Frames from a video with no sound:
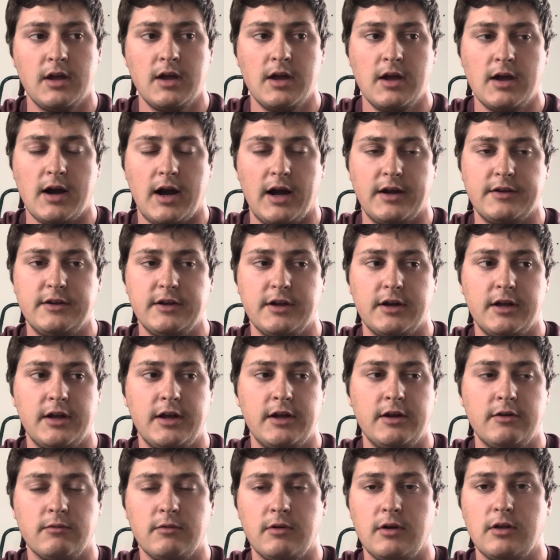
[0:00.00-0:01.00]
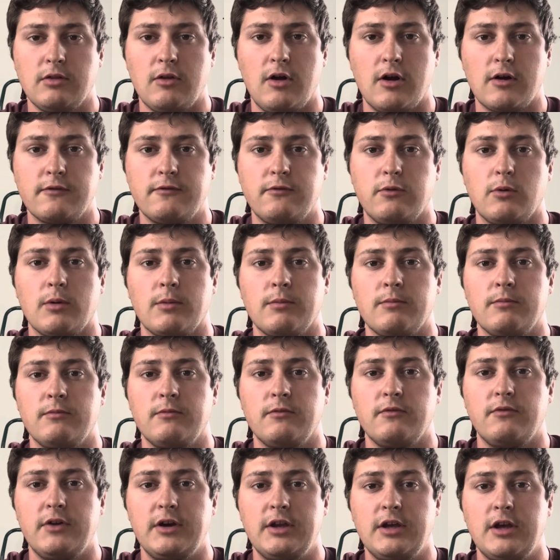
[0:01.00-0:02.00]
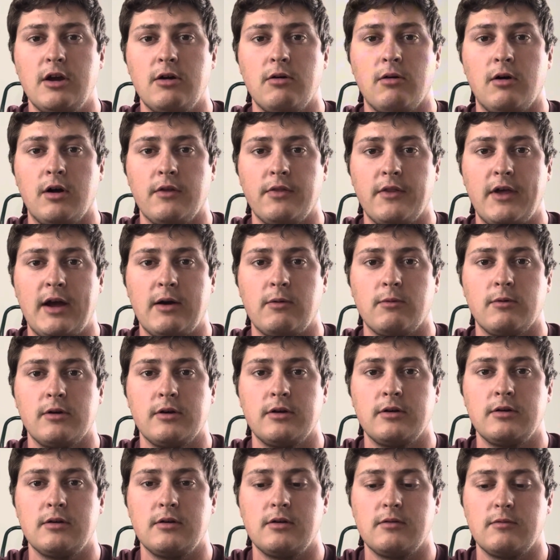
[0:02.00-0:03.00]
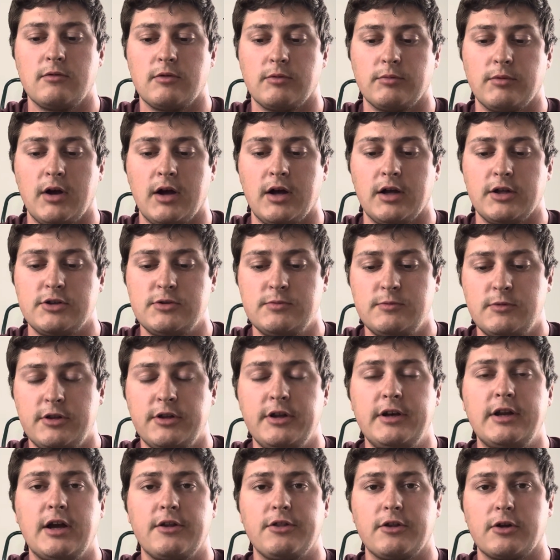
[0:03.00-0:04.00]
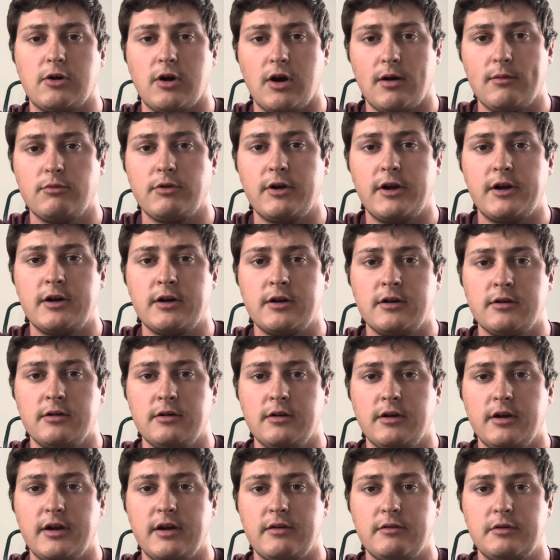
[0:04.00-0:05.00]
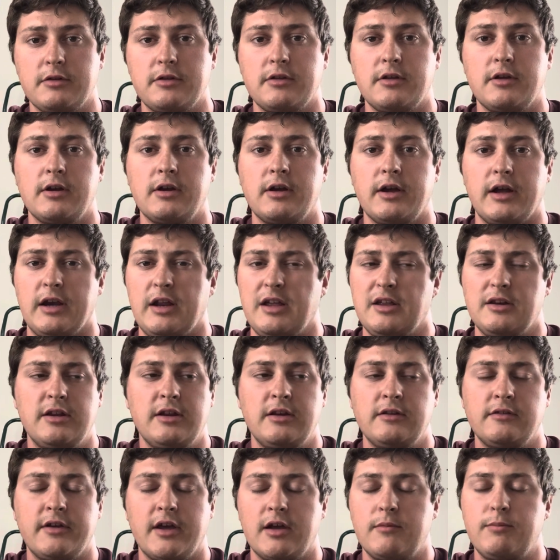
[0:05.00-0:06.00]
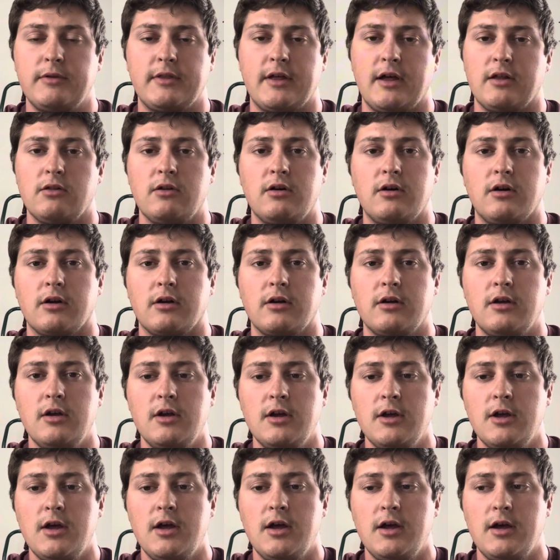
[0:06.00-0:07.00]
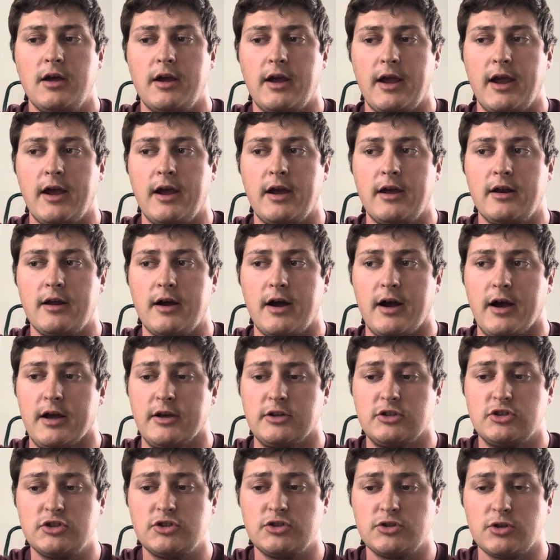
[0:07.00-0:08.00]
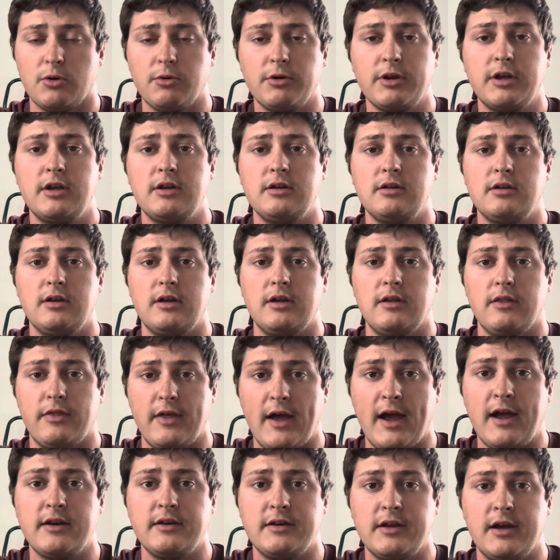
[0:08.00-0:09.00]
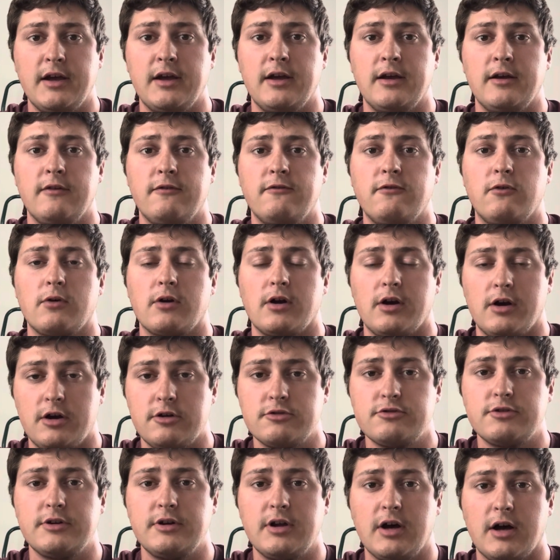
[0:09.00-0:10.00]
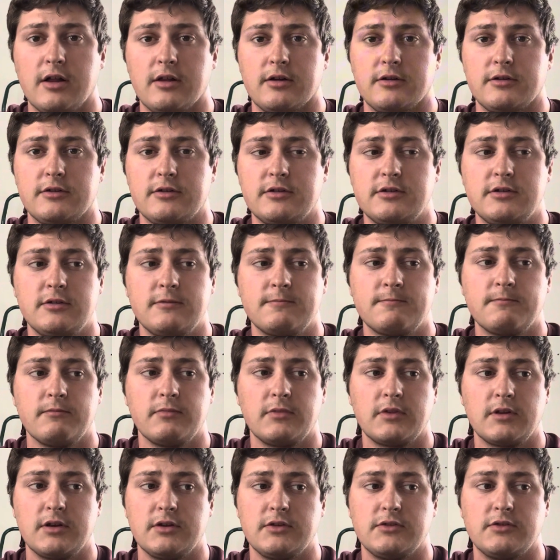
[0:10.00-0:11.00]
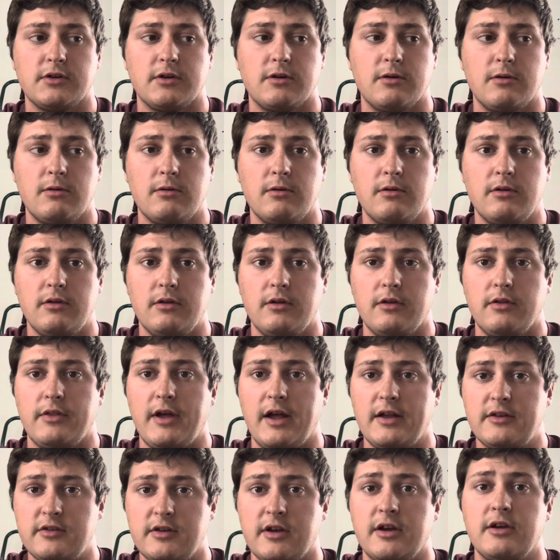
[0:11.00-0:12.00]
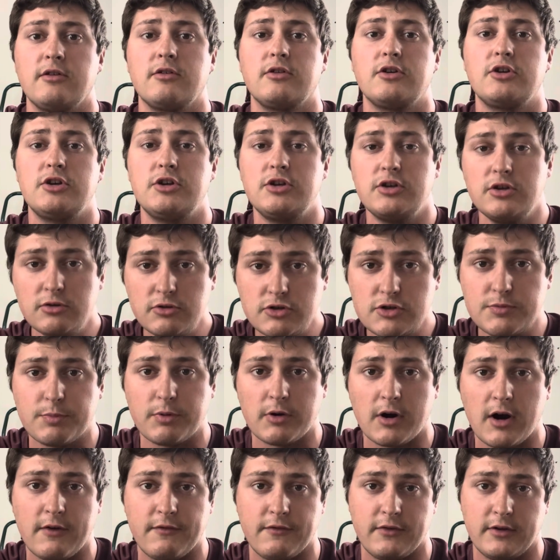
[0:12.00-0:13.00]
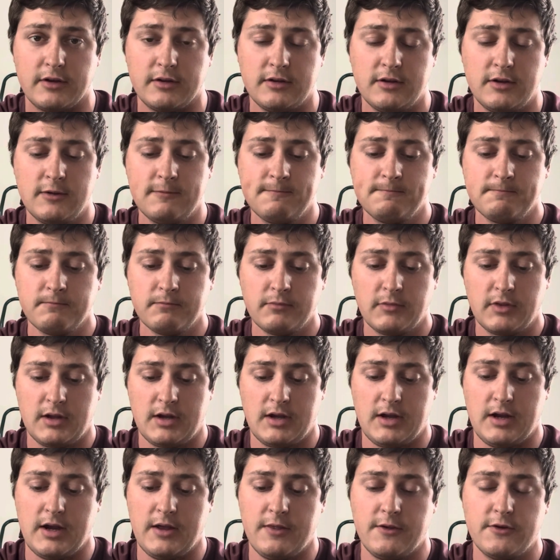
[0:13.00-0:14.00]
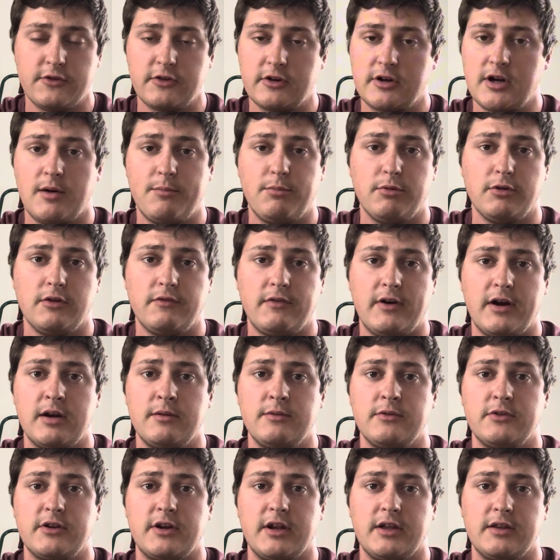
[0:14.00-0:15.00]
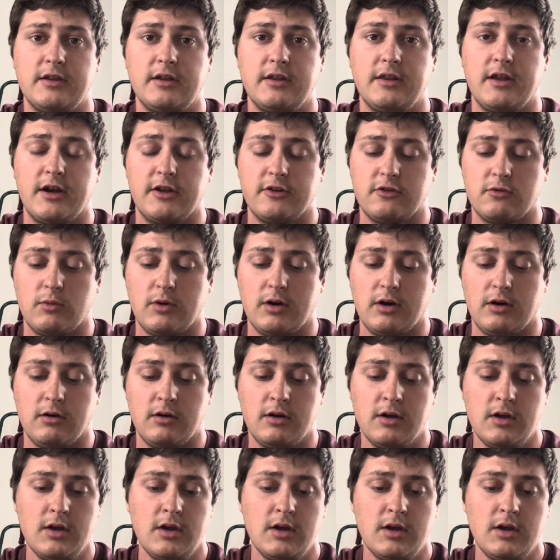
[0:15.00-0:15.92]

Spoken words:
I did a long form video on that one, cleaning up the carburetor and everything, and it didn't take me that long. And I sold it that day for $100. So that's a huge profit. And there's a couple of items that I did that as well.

• • • • • • •

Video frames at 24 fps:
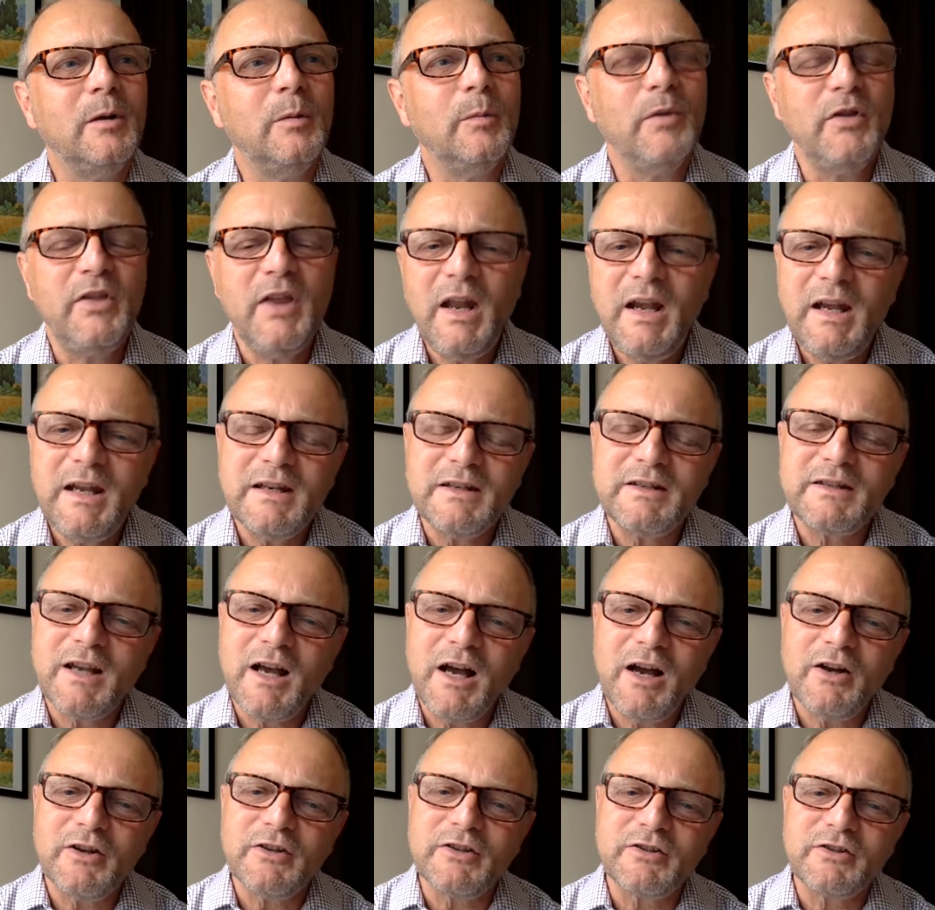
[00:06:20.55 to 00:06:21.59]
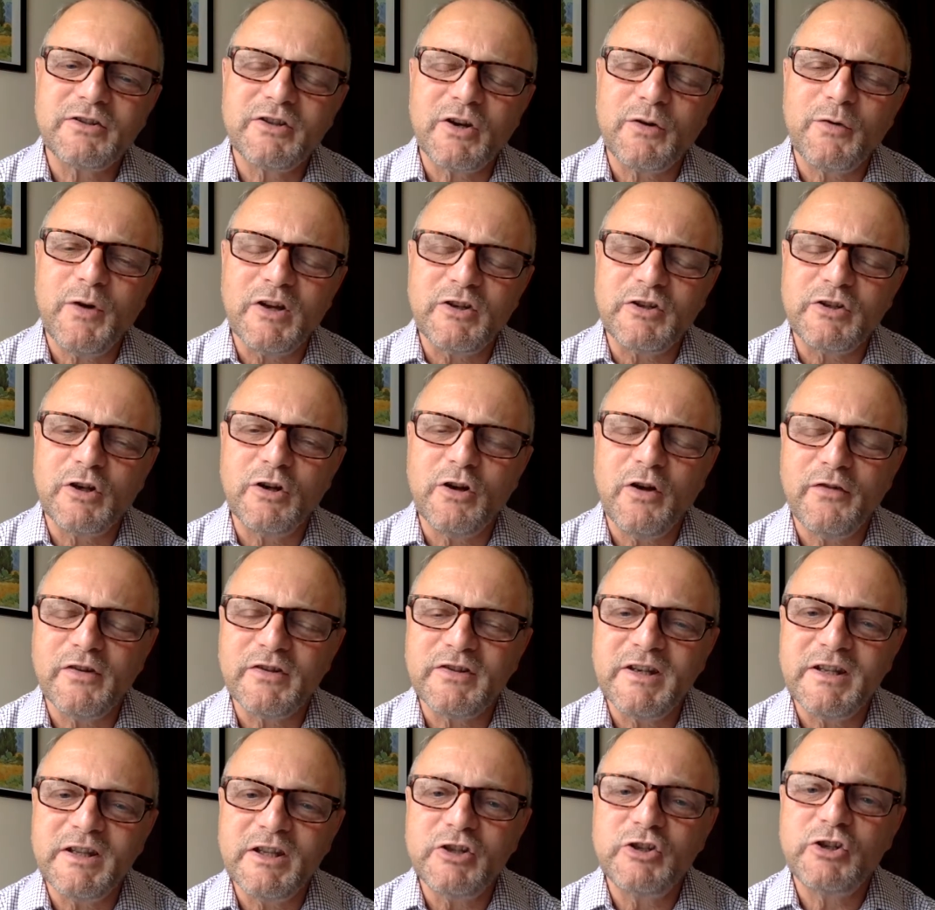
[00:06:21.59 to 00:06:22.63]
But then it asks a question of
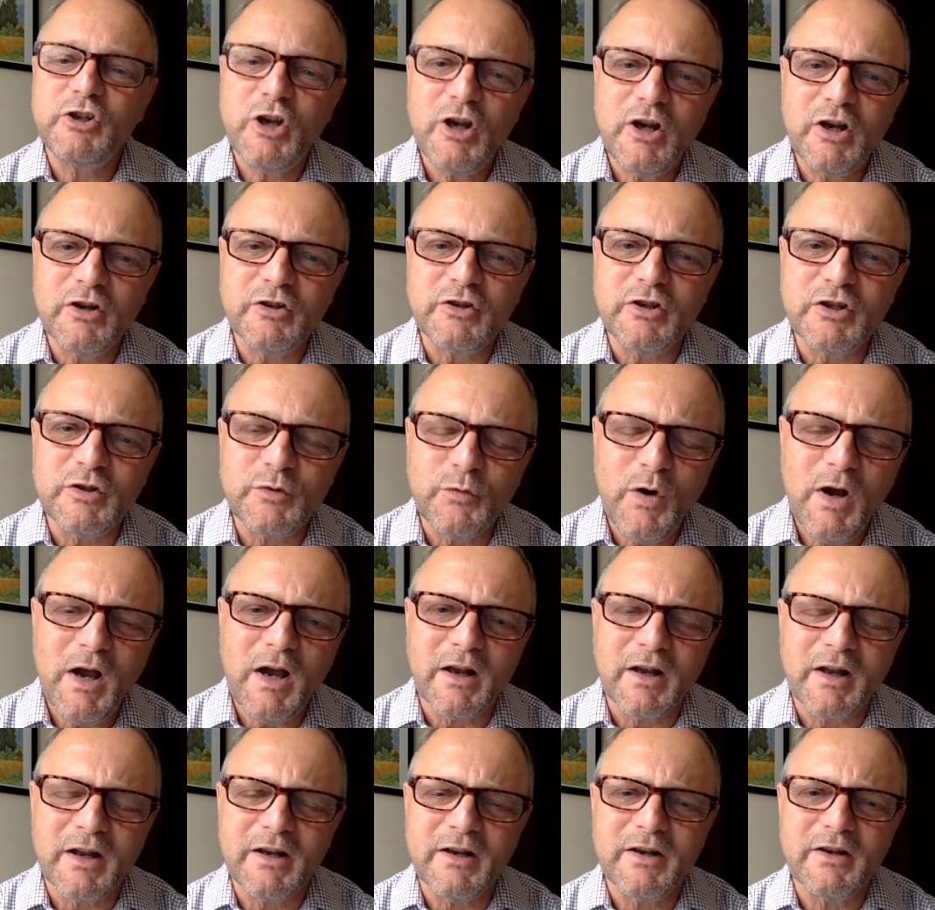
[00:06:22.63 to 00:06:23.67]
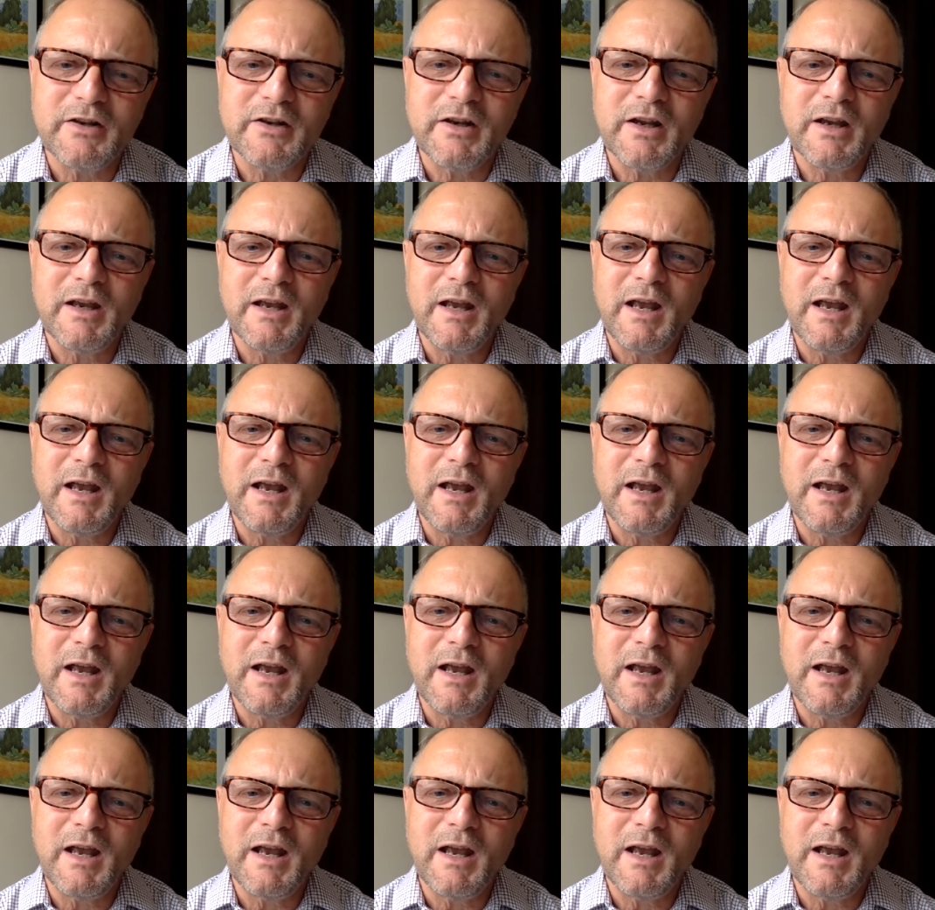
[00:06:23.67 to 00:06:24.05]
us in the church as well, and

• • • • • • •

**Requirement:**
Look back at the data above, then output exactly the lines from the line holding "Frames from a" up to and including the line holding "[0:13.00-0:14.00]". Leave out the pictures.

**Answer box:**
Frames from a video with no sound:
[0:00.00-0:01.00]
[0:01.00-0:02.00]
[0:02.00-0:03.00]
[0:03.00-0:04.00]
[0:04.00-0:05.00]
[0:05.00-0:06.00]
[0:06.00-0:07.00]
[0:07.00-0:08.00]
[0:08.00-0:09.00]
[0:09.00-0:10.00]
[0:10.00-0:11.00]
[0:11.00-0:12.00]
[0:12.00-0:13.00]
[0:13.00-0:14.00]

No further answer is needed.